Data for the task
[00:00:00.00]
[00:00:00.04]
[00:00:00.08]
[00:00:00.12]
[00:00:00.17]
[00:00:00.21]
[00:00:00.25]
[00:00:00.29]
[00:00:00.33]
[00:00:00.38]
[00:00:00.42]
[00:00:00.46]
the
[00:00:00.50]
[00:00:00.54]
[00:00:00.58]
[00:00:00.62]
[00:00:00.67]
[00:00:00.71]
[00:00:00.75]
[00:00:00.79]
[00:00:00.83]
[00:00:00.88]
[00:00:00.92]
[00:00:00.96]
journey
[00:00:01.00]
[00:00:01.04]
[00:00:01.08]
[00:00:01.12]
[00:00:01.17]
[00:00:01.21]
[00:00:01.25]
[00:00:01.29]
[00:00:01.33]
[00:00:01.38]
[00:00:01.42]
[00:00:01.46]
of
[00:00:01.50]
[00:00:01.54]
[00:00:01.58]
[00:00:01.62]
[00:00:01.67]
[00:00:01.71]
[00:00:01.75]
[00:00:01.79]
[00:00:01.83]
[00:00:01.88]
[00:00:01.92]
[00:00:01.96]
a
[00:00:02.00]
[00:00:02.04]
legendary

==

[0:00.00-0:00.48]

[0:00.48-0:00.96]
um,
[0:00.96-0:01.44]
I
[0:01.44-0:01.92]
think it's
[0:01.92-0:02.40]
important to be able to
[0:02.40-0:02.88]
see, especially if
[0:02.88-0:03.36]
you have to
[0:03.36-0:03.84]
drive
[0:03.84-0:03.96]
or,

---

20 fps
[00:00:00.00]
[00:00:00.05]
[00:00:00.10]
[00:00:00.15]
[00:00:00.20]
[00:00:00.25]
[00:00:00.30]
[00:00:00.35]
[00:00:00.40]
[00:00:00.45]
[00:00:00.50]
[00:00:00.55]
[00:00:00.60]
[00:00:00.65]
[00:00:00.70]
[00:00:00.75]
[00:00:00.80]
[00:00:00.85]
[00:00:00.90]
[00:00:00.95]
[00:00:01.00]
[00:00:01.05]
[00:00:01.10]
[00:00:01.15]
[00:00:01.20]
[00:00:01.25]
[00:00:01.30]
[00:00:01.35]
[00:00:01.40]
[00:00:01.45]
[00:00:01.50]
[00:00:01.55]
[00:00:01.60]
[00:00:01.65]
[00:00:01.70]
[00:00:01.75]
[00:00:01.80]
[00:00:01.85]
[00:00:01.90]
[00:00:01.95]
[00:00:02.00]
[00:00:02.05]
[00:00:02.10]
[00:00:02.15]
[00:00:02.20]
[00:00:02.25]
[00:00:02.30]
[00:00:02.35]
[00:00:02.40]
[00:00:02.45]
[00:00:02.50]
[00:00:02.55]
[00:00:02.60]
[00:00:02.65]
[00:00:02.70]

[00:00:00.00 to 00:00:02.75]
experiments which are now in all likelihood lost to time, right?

Required work
Repeat word for word the lines above that run from the line containing "[00:00:01.35]" through the line containing "[00:00:02.55]", both ends included, and nothing else.

Answer section
[00:00:01.35]
[00:00:01.40]
[00:00:01.45]
[00:00:01.50]
[00:00:01.55]
[00:00:01.60]
[00:00:01.65]
[00:00:01.70]
[00:00:01.75]
[00:00:01.80]
[00:00:01.85]
[00:00:01.90]
[00:00:01.95]
[00:00:02.00]
[00:00:02.05]
[00:00:02.10]
[00:00:02.15]
[00:00:02.20]
[00:00:02.25]
[00:00:02.30]
[00:00:02.35]
[00:00:02.40]
[00:00:02.45]
[00:00:02.50]
[00:00:02.55]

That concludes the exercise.